Just wondering if anyone does this and how effective it is to you?


----------



## Lilyana (Apr 12, 2011)

I journal.. sometimes i use here as part of it just to get some advice if i have questions.. but most of the time i like to keep my thoughts private.. there are some judgemental pr*cks on here 

Journalling helps, to get the thoughts out, as well as to keep tabs on whats going on just in case you need the info down the line. I started doing it because my therapist highly recommended it.


----------



## Jellybeans (Mar 8, 2011)

I have journalled and find it to be very therapeutic, IMO.


----------



## lost_&_trying (Apr 4, 2011)

I've been doing this for 3.5 months. At first it was a way to help find myself again from everything that she said was wrong with me/us/her. Seriously, I became the person I never wanted to be and NEEDED to change. So I started it to analyze things that went wrong, how I went wrong, how we interacted, by beliefs, shortcomings, etc. Lots of emotions pouring out like never before and it helped build my corrective thoughts of how to go about changing me. I did this up until a month later when she left our home. It was at that point that I took it somewhere different. It got very heavy w/ what I was writing. Thoughts/feelings/actions/consequences/reactions/spiritual...you name it and it's in there in some form or another. I was devastated by her leaving. But the journal helped me work through what needed to be worked on. Counselors, therapists, pastor I've been talking to all say that it was the best decision I could have made for myself. Countless hours have been put into my writings, as I've got over 400 pages of entries (I write small too). I've looked at us in so many different ways and put so much effort into accepting the situation for what it is...knowing that I'd be willing to reconcile should she be ready at some point. The writing helped me realize that I do not have any control over anything except me, so if it is meant to happen it will. The journal helped clear my head, document things (I forget details sometimes), and basically get me on track for my life as I'm living it right now. It's for me and what I want out of myself. I found this daily routine to be very helpful, very insightful when reading over thoughts, and very inspirational when being able to re-read my progress from 'ground zero' until now.


----------



## JustAGirl (Oct 1, 2010)

Lilyana said:


> I journal.. sometimes i use here as part of it just to get some advice if i have questions.. but most of the time i like to keep my thoughts private.. there are some judgemental pr*cks on here
> 
> Journalling helps, to get the thoughts out, as well as to keep tabs on whats going on just in case you need the info down the line. I started doing it because my therapist highly recommended it.

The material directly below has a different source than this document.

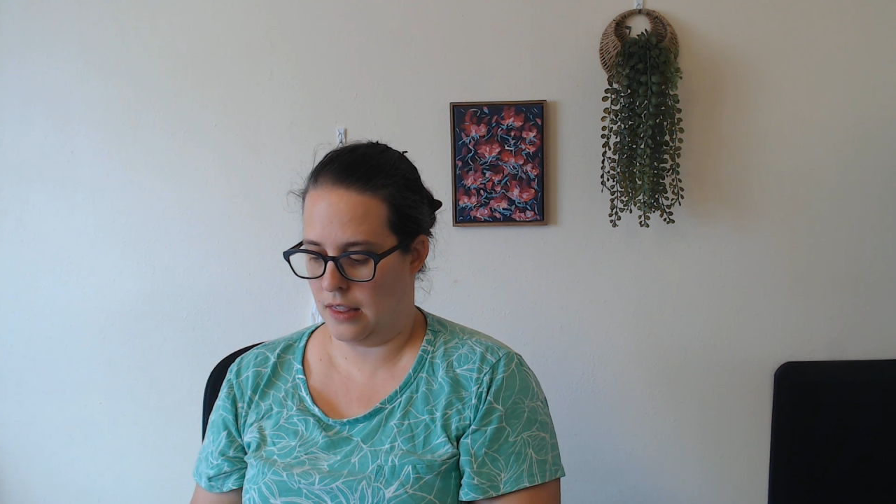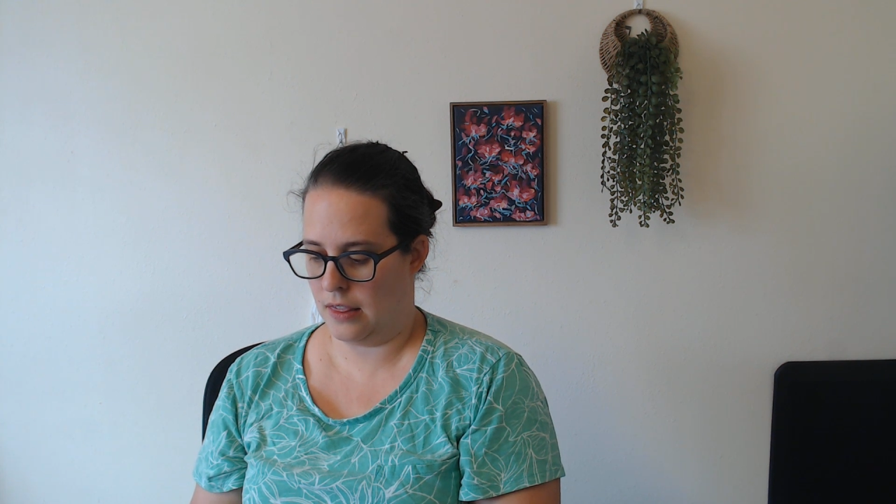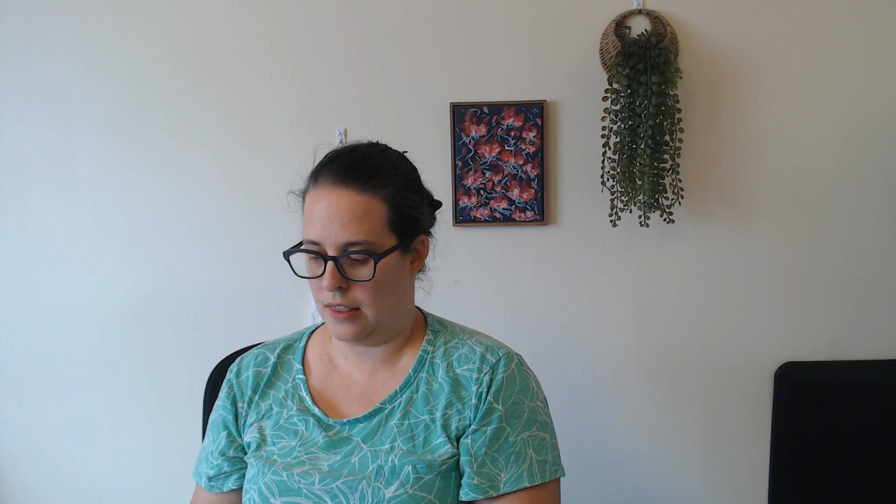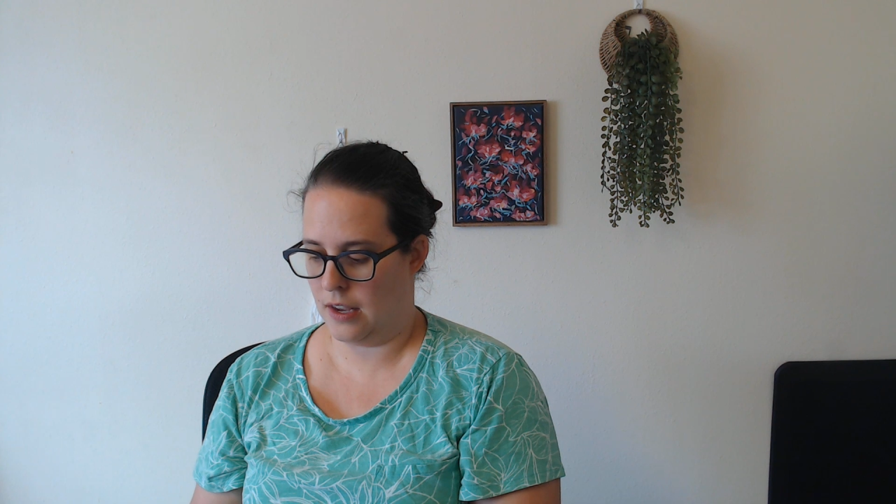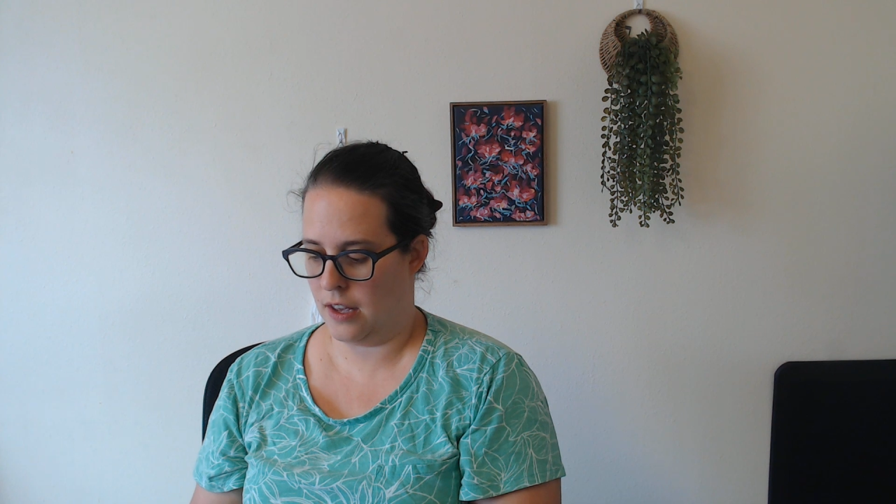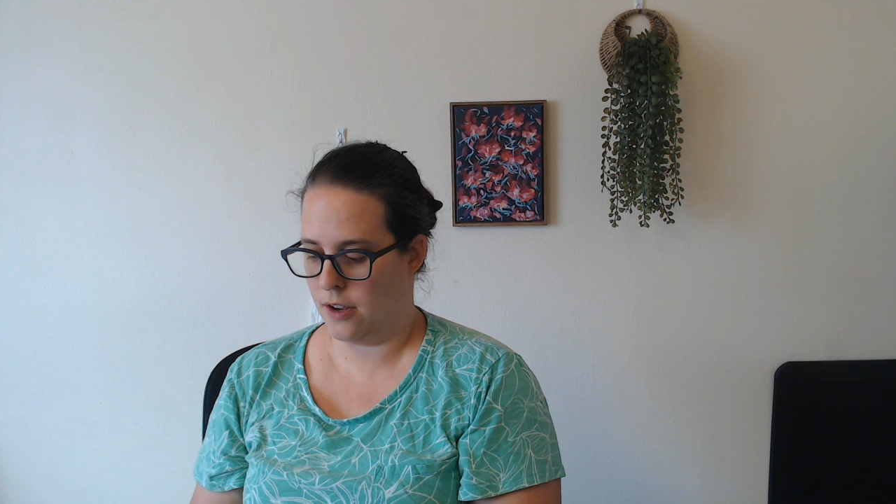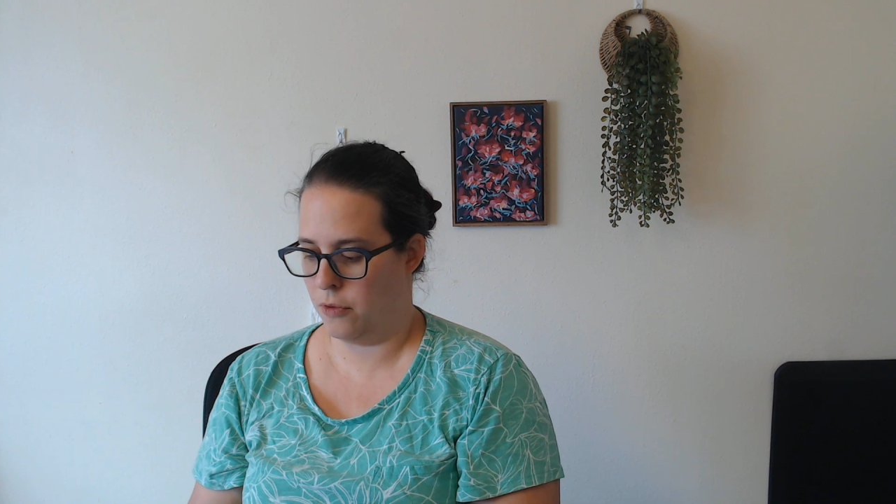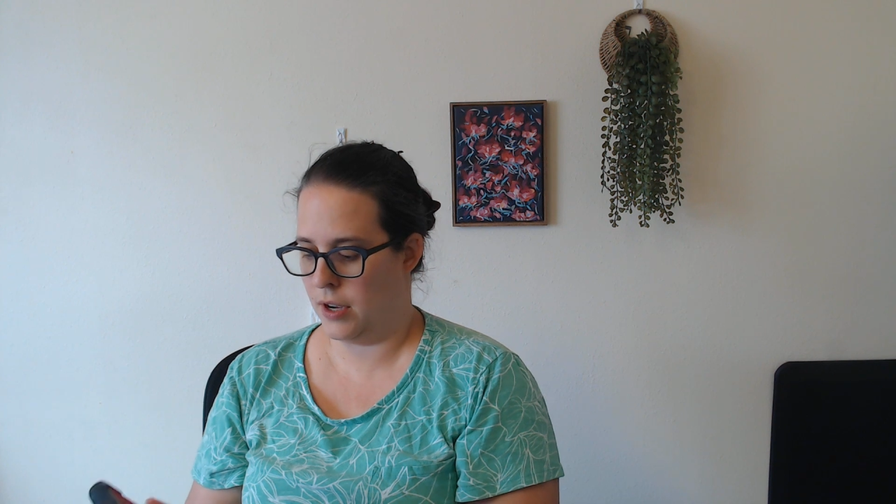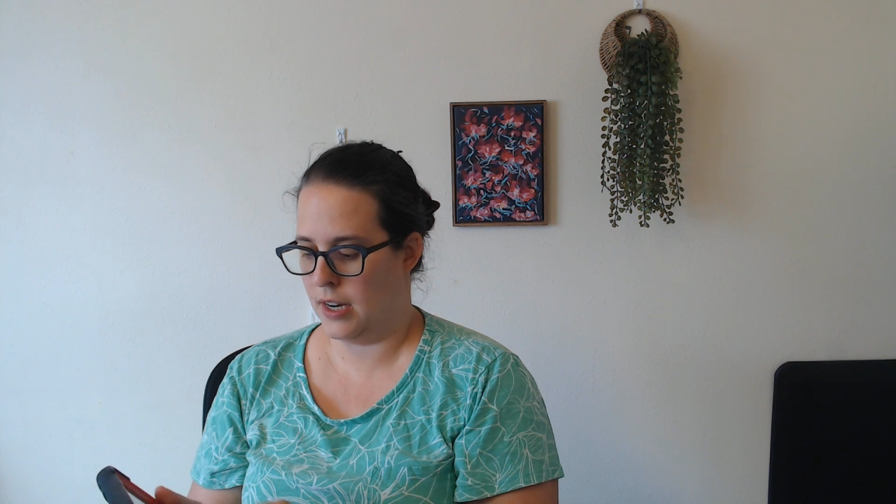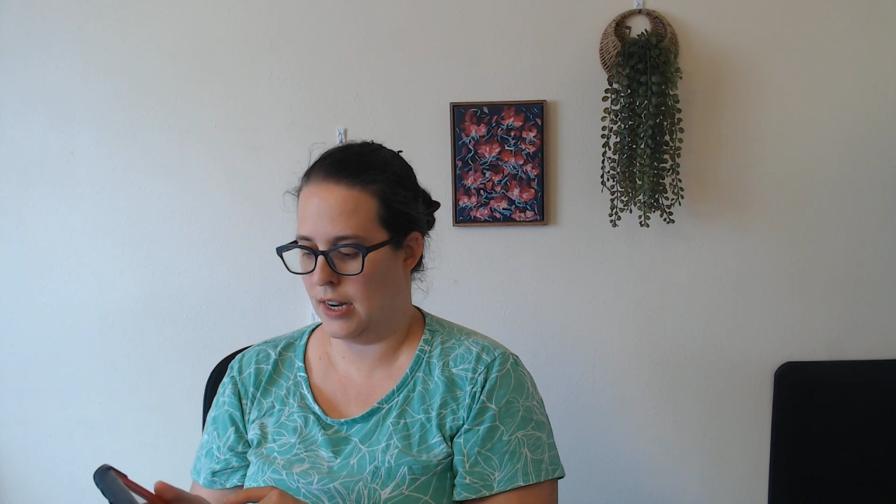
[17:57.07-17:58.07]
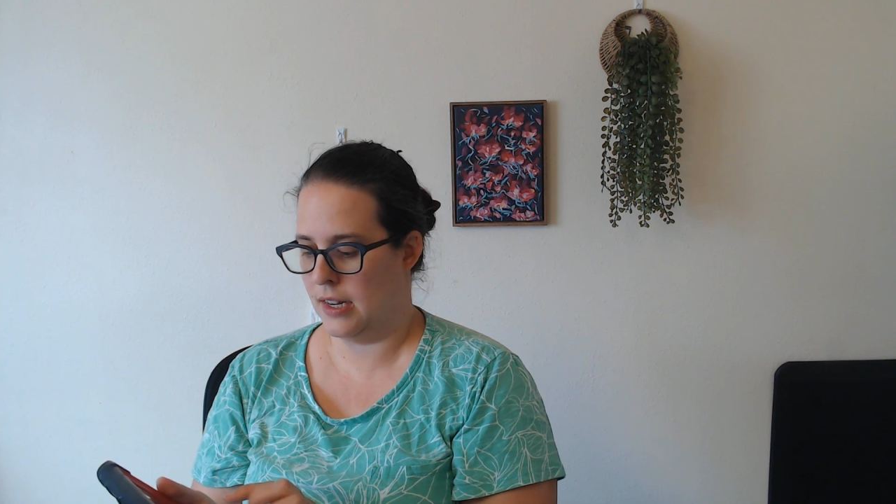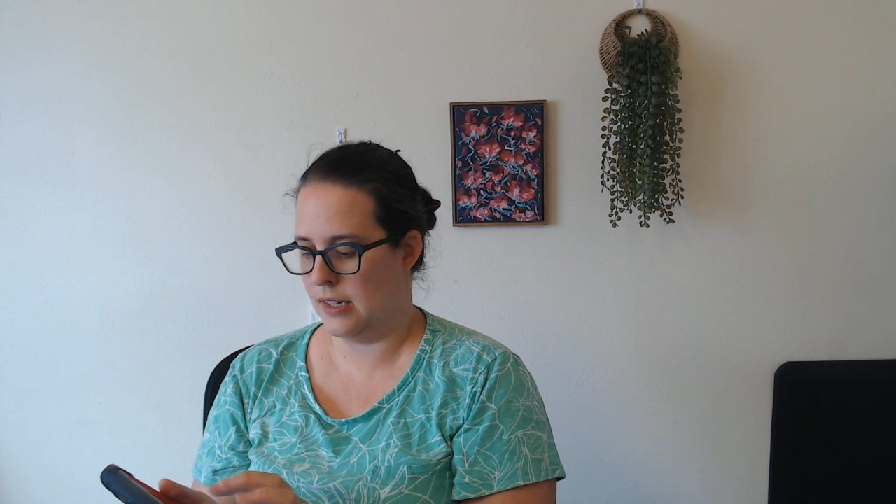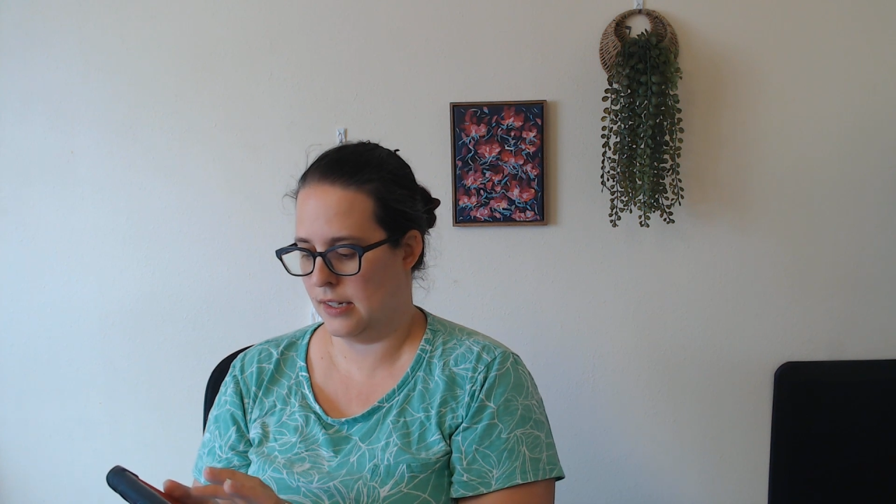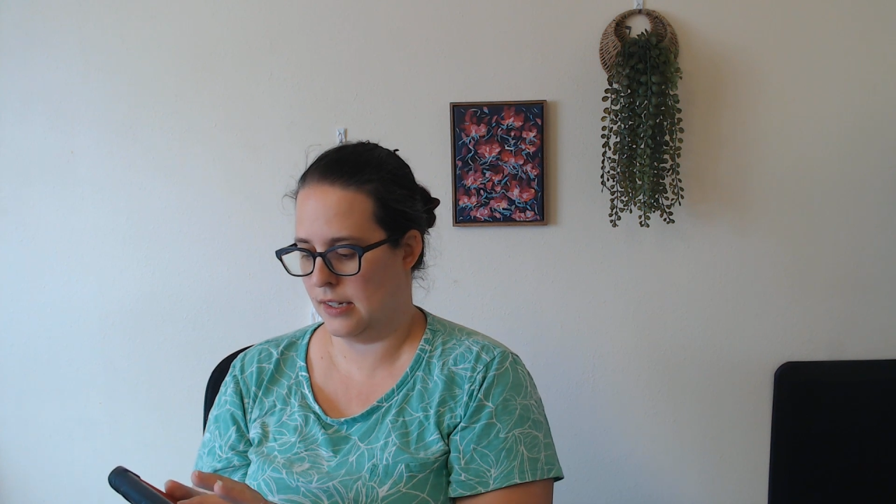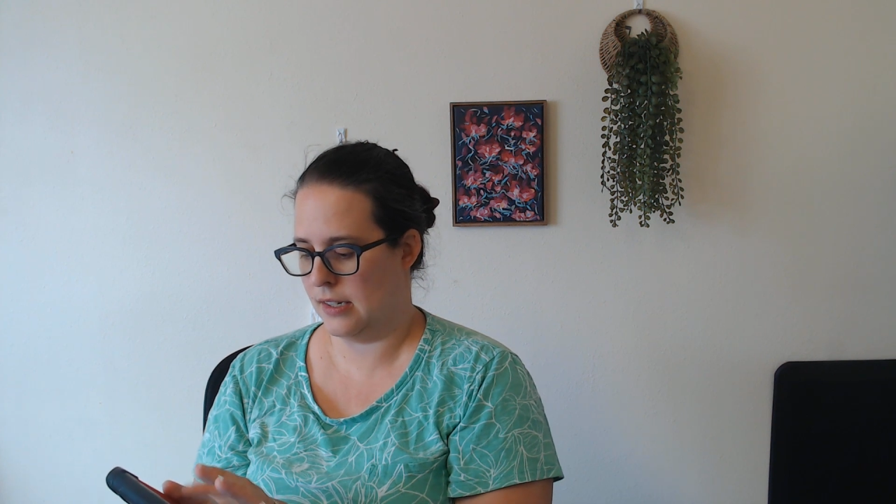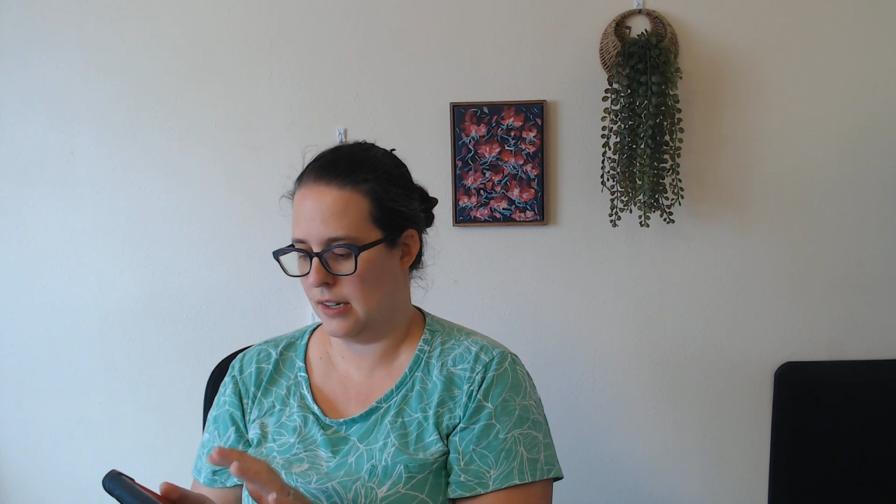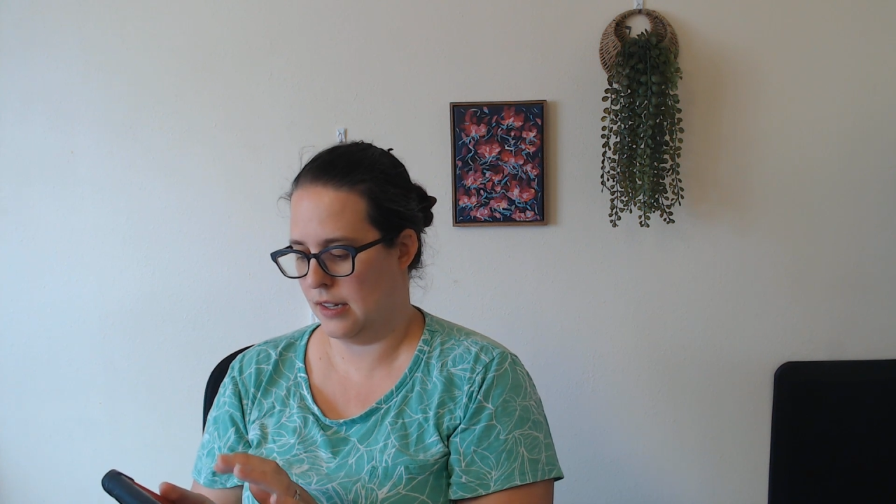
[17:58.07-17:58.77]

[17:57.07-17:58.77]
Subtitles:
The other one is,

It's funny, I can't remember if my therapist ever told me to try this....if I had kept a journal, I would know b/c I would have written it down - sheesh



> Jellybeans
> I have journalled and find it to be very therapeutic, IMO.

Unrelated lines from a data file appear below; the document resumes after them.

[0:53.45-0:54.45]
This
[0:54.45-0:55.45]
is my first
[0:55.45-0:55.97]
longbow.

Is there anyway that your ex can use it against you?....uh, and I know SOMEONE will make fun of me, but what's "IMO"? lol



> lost_&_trying
> I've been doing this for 3.5 months. At first it was a way to help find myself again from everything that she said was wrong with me/us/her. Seriously, I became the person I never wanted to be and NEEDED to change. So I started it to analyze things that went wrong, how I went wrong, how we interacted, by beliefs, shortcomings, etc. Lots of emotions pouring out like never before and it helped build my corrective thoughts of how to go about changing me. I did this up until a month later when she left our home. It was at that point that I took it somewhere different. It got very heavy w/ what I was writing. Thoughts/feelings/actions/consequences/reactions/spiritual...you name it and it's in there in some form or another. I was devastated by her leaving. But the journal helped me work through what needed to be worked on. Counselors, therapists, pastor I've been talking to all say that it was the best decision I could have made for myself. Countless hours have been put into my writings, as I've got over 400 pages of entries (I write small too). I've looked at us in so many different ways and put so much effort into accepting the situation for what it is...knowing that I'd be willing to reconcile should she be ready at some point. The writing helped me realize that I do not have any control over anything except me, so if it is meant to happen it will. The journal helped clear my head, document things (I forget details sometimes), and basically get me on track for my life as I'm living it right now. It's for me and what I want out of myself. I found this daily routine to be very helpful, very insightful when reading over thoughts, and very inspirational when being able to re-read my progress from 'ground zero' until now.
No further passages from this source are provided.